Saturday, November 9, 2013

Simple Pleasures

I started doing Simple Pleasures a couple of years ago to remind myself to appreciate the little things in life and also to reming myself that no matter how many bad days I've had, that life is good. Yesterday, I was having one of those days where I was feeling highly annoyed, incredibly irritated, and all around pessimistic regarding just about anything. Literally, the only thing I could possibly feel thankful for in those moments was the fact that it was Friday and the last work day before the weekend. That was the silver lining to my bad mood.

I realize I could have dug a little deeper to find things to be grateful for, but I didn't have it in me yesterday.
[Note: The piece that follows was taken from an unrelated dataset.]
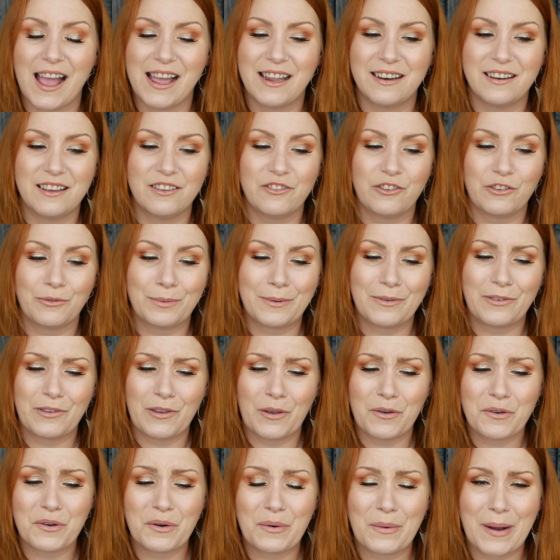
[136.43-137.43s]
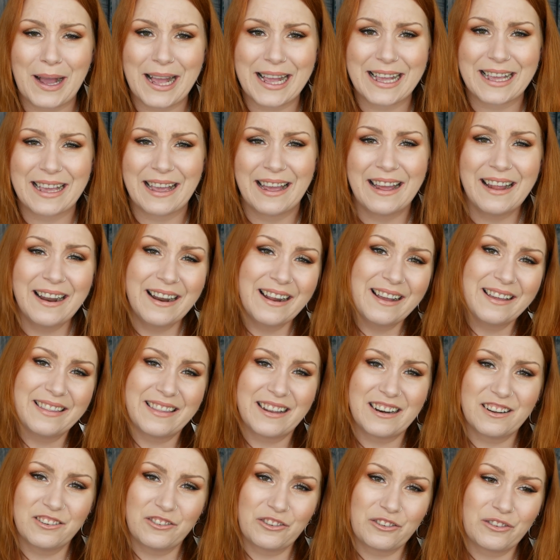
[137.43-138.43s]
and it just went so quick
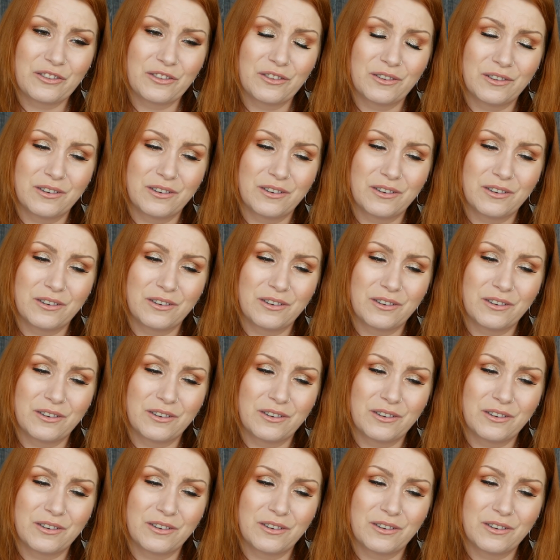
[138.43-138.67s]
that I just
I also realize those are the times I should really be posting because it will likely change my outlook on the day, but I was fully content in wallowing in my own displeasure.

Yes, I was (and still am) breathing and I acknowledge this as a good thing, but the second my last commenter told me to keep a positive attitude, I sort of just wanted to punch him in the face (no offense). I was having a bad day and I was fine with it. I wasn't posting it as a way for someone to try and cheer me up. I'm fully capable of doing that myself. At least while being fed up with the annoyances of the past few days I was able to find something that was positive. I wasn't being a total Debbie Downer. In fact, if I had just had the ability to withdraw from everything and everyone for a few hours, I probably would have emerged a happier, more balanced person. Today, I was able to enjoy the silence for a few hours and I can honestly say it's exactly what I needed.